Figure 10.1 illustrates the beam search in a tree:

Figure 10.1: Rule learned by searching a path through a decision tree. We end up with: If location=good and size=big, then value=high.

Learning a single rule is a search problem, where the search space is the space of all possible rules. The goal of the search is to find the best rule according to some criteria. There are many different search strategies: hill-climbing, beam search, exhaustive search, best-first search, ordered search, stochastic search, top-down search, bottom-up search, …

RIPPER (Repeated Incremental Pruning to Produce Error Reduction) (Cohen 1995) is a variant of the Sequential Covering algorithm. RIPPER is a bit more sophisticated and uses a post-processing phase (rule pruning) to optimize the decision list (or set). RIPPER can run in ordered or unordered mode and generate either a decision list or decision set.

Examples

First, we extract the rules for the penguin sex classification task. The rules plus the default rule are printed in Table 10.6. The interpretation is simple: To predict a new instance, start at the top of the list and check whether a rule applies. If the conditions apply, predict the species on the right-hand side of the rule. If it doesn’t apply, go to the next rule until you have a classification. The default rule ensures that there is always a prediction.

Table 10.6: JRip rules learned for the penguin classification task.
rules
(body_mass_g <= 3700) and (bill_depth_mm <= 18.5) => sex=F
(bill_depth_mm <= 14.8) and (body_mass_g <= 5200) => sex=F
(body_mass_g <= 3850) and (bill_length_mm <= 36.9) => sex=F
=> sex=M

RIPPER has a specific way of resolving conflicts between rules: it applies them sequentially. This is just one of many general strategies, ranging from rules with the most-specific if-clause to using the rule with the highest precision.

When we use RIPPER on the regression task to predict bike counts, some rules are found. Since RIPPER only works for classification, the bike counts must be turned into a categorical outcome. I achieved this by cutting the bike counts into the quartiles. For example, the interval ([4548, 5956]) covers predicted bike counts between 4548 and 5956. Table 10.7 shows the decision list of learned rules. Interpretation is again: If the conditions apply, we predict the interval on the right-hand side for the number of bikes.
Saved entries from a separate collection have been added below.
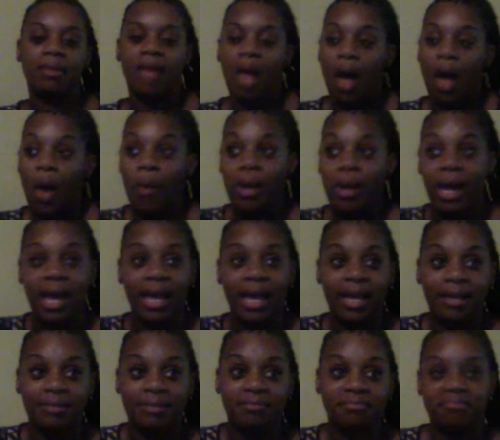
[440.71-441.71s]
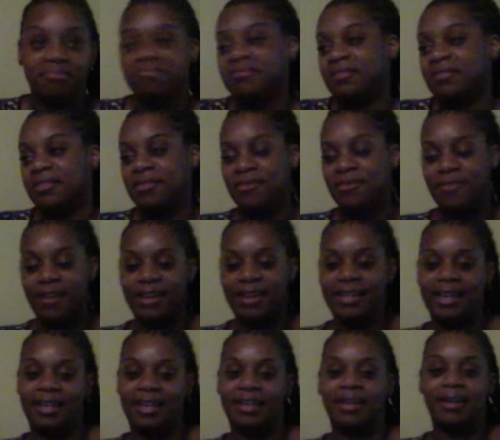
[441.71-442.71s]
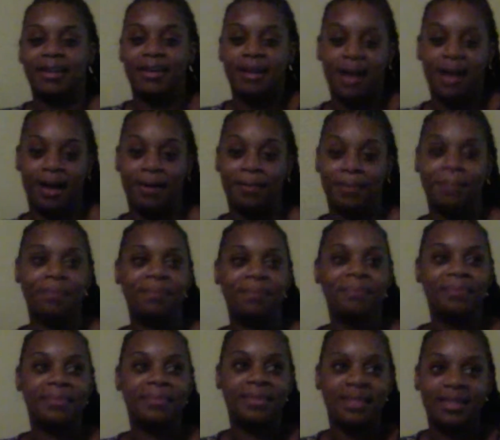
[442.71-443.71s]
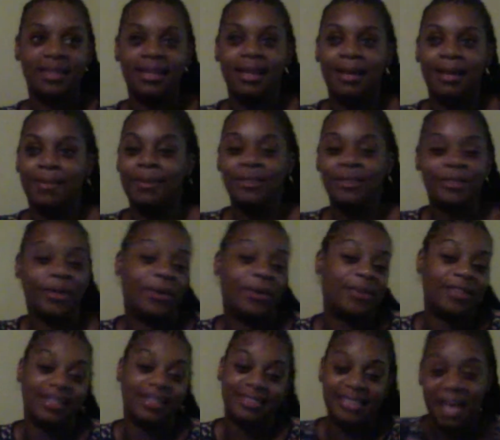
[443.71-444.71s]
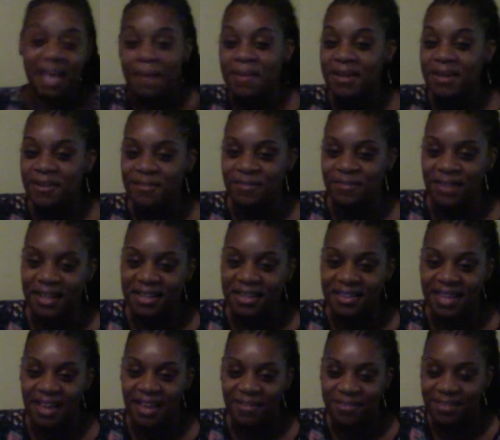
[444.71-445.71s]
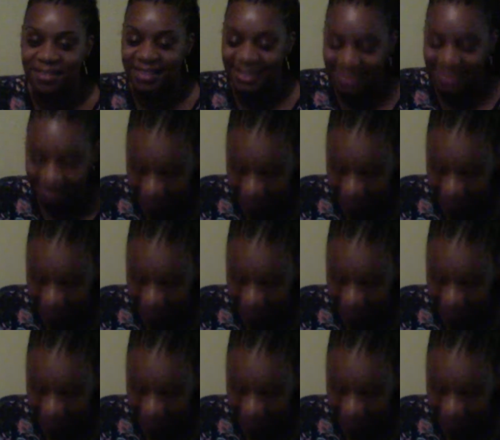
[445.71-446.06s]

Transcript: okay, fuck it. Come. I'm gonna show you the time of your fucking life, this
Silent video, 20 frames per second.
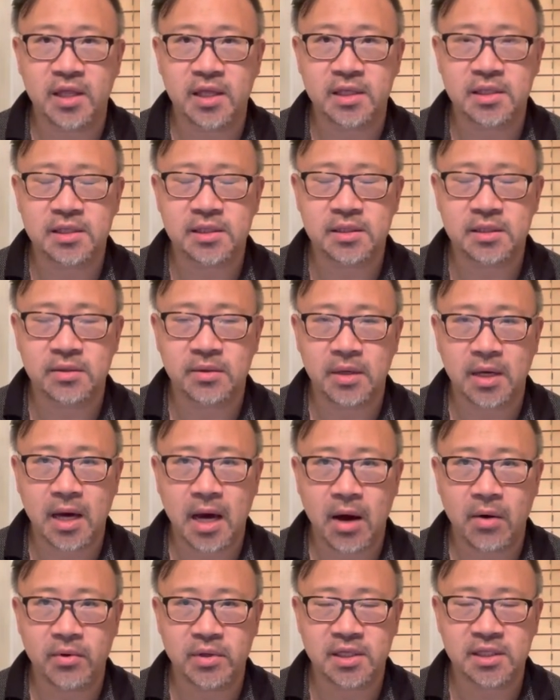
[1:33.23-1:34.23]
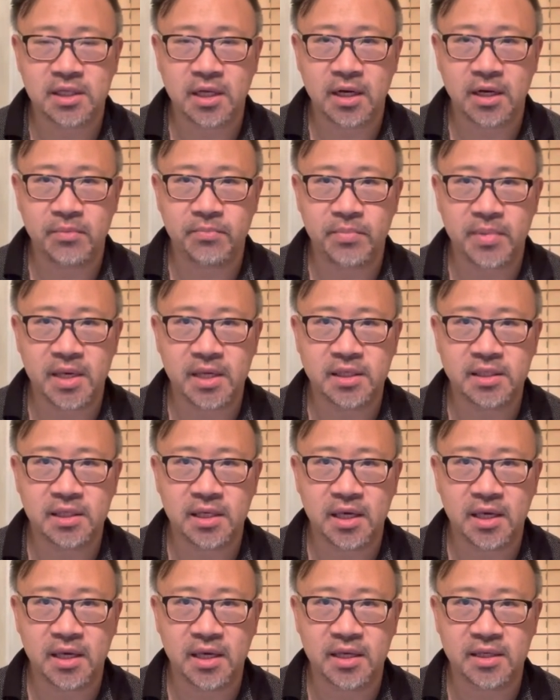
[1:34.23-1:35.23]
it's how it's done in
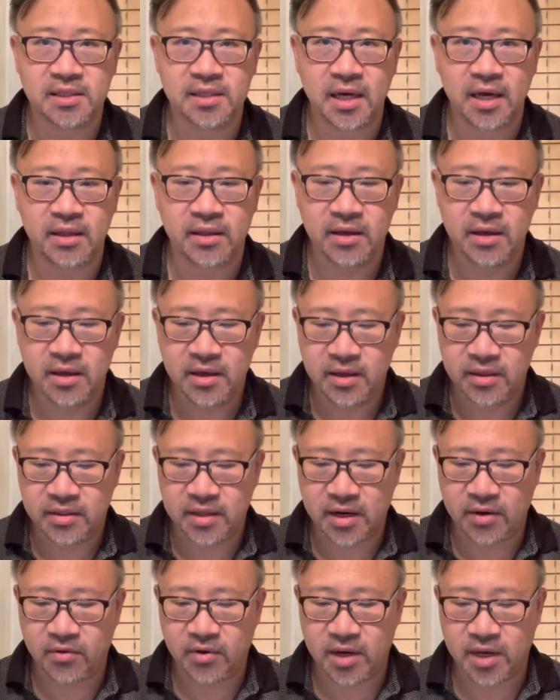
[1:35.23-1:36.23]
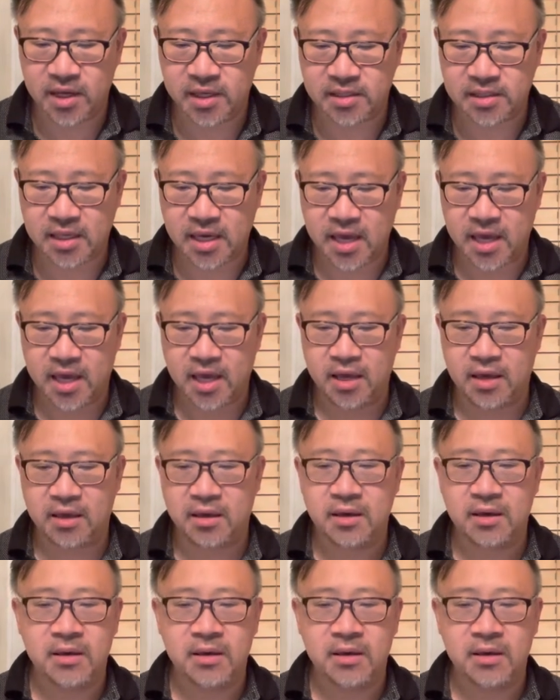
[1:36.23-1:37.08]
BC is that there is a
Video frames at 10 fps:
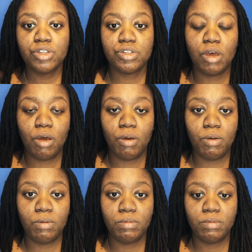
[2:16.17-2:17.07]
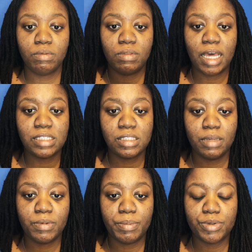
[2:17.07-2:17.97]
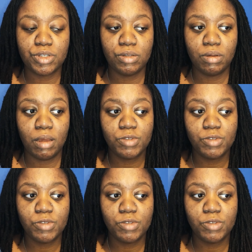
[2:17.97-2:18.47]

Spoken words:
So that's tip number 2.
I don’t like the decision rules for this example. The nature of the cnt_2d_bfr feature is to adjust for a general trend of bike rentals. cnt and cnt_2d_bfr have a linear relationships which decision rules have a hard time to reflect.

Table 10.7: JRip rules for the bike task.
rules
(cnt_2d_bfr <= 5729) and (cnt_2d_bfr >= 4780) and (temp <= 26) => cnt=(4551,5978.5]
(temp >= 14) and (cnt_2d_bfr <= 5515) and (hum <= 63) and (cnt_2d_bfr >= 3574) and (temp <= 27) => cnt=(4551,5978.5]
(cnt_2d_bfr >= 3544) and (cnt_2d_bfr <= 3915) and (temp >= 17) and (temp <= 28) => cnt=(4551,5978.5]
(cnt_2d_bfr <= 5336) and (cnt_2d_bfr >= 2914) and (weather = GOOD) and (temp >= 7) => cnt=(3193,4551]
(cnt_2d_bfr <= 4833) and (cnt_2d_bfr >= 2169) and (hum <= 72) and (workday = Y) => cnt=(3193,4551]
(cnt_2d_bfr <= 4097) and (season = WINTER) => cnt=[22,3193]
(cnt_2d_bfr <= 4570) and (temp <= 13) => cnt=[22,3193]
(hum >= 88) and (season = FALL) => cnt=[22,3193]
(cnt_2d_bfr <= 3351) and (cnt_2d_bfr >= 2710) => cnt=[22,3193]
=> cnt=(5978.5,8714]

Bayesian Rule Lists

In this section, I’ll show you another approach to learning a decision list, which follows this rough recipe:

  1. Pre-mine frequent patterns from the data that can be used as conditions for the decision rules.
  2. Learn a decision list from a selection of the pre-mined rules.
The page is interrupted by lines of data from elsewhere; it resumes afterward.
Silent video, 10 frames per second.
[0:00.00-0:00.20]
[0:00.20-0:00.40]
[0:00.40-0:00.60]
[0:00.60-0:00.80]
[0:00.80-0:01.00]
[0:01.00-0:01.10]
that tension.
A specific approach using this recipe is called Bayesian Rule Lists (Letham et al. 2015) or BRL for short. BRL uses Bayesian statistics to learn decision lists from frequent patterns which are pre-mined with the FP-tree algorithm (Borgelt 2005).

But let us start slowly with the first step of BRL.

Pre-mining of frequent patterns

A frequent pattern is the frequent (co-)occurrence of feature values. As a pre-processing step for the BRL algorithm, we use the features (we don’t need the target outcome in this step) and extract frequently occurring patterns from them. A pattern can be a single feature value such as size=medium or a combination of feature values such as size=medium AND location=bad.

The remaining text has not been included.